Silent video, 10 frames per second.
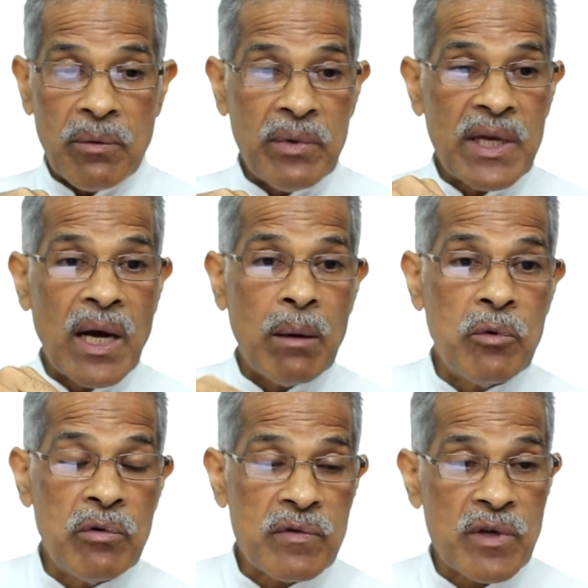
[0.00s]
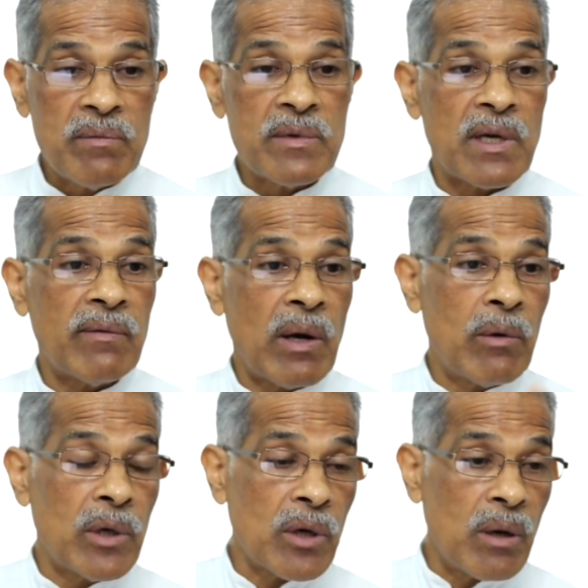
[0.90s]
We can't oh, move. So even if I
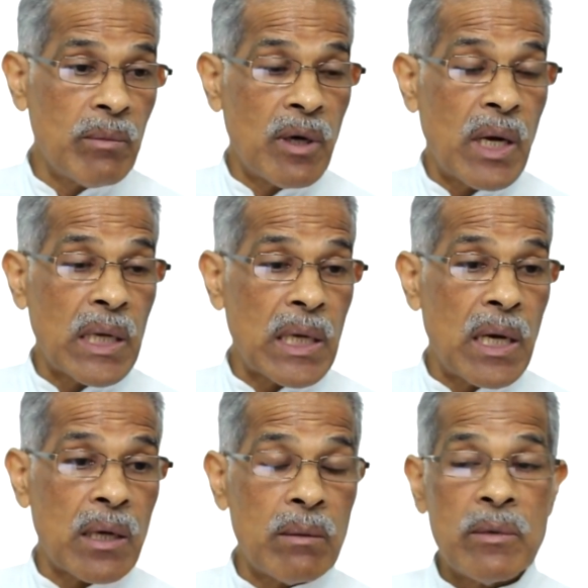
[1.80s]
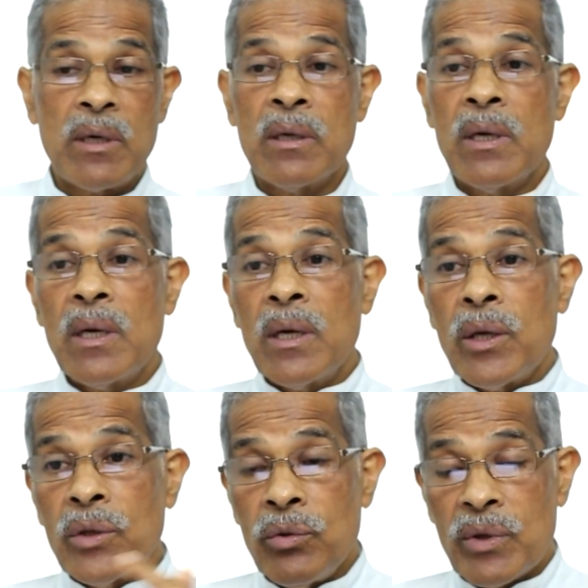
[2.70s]
want to come down, I can't come down.
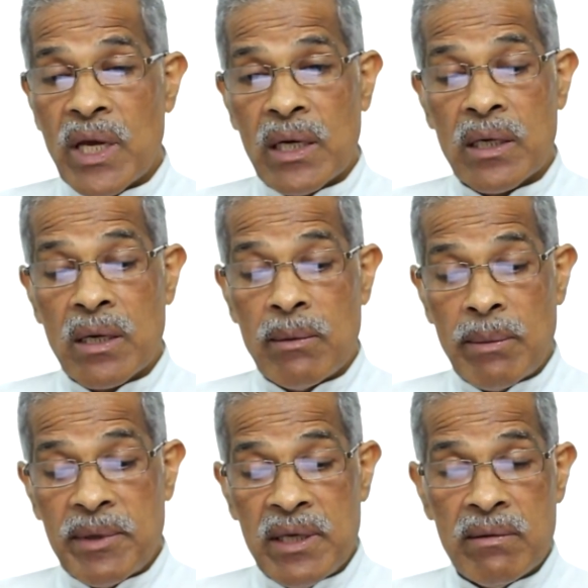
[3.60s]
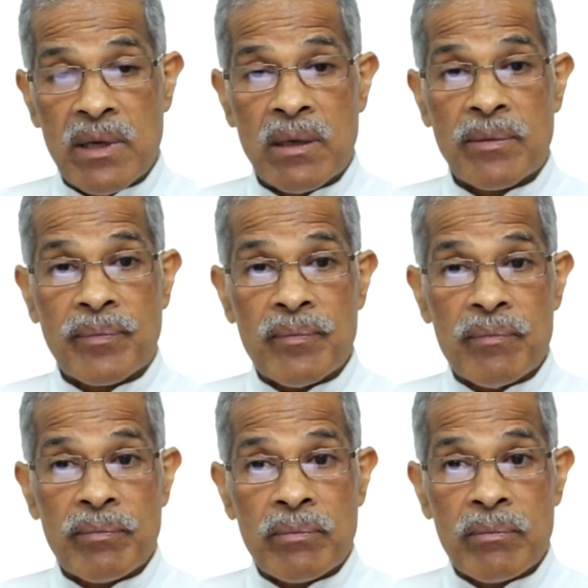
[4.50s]
You cannot come up either.
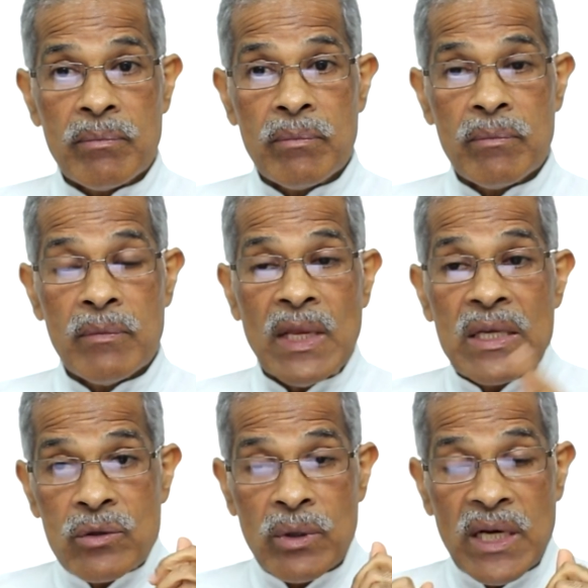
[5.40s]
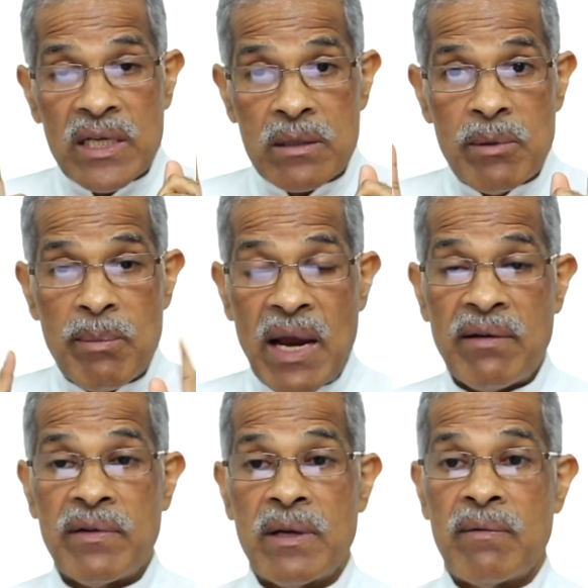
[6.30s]
So let us be
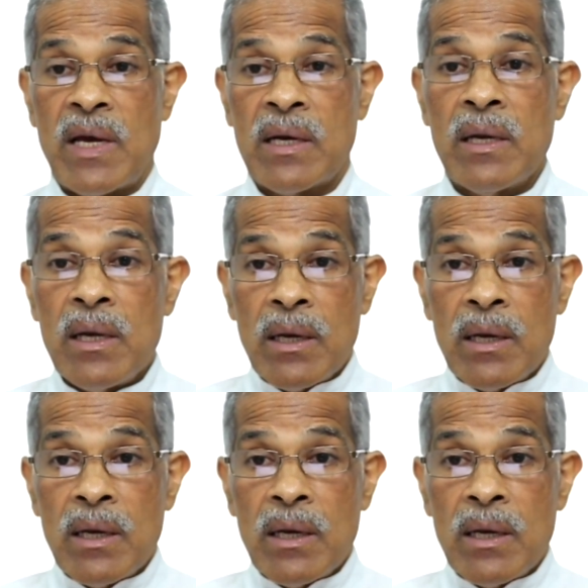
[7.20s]
mindful of that.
###
## [TASK PROMPT]
Repeat the entries word for word and skip the pictures.

## [RESULT OF THIS TASK]
Silent video, 10 frames per second.
[0.00s]
[0.90s]
We can't oh, move. So even if I
[1.80s]
[2.70s]
want to come down, I can't come down.
[3.60s]
[4.50s]
You cannot come up either.
[5.40s]
[6.30s]
So let us be
[7.20s]
mindful of that.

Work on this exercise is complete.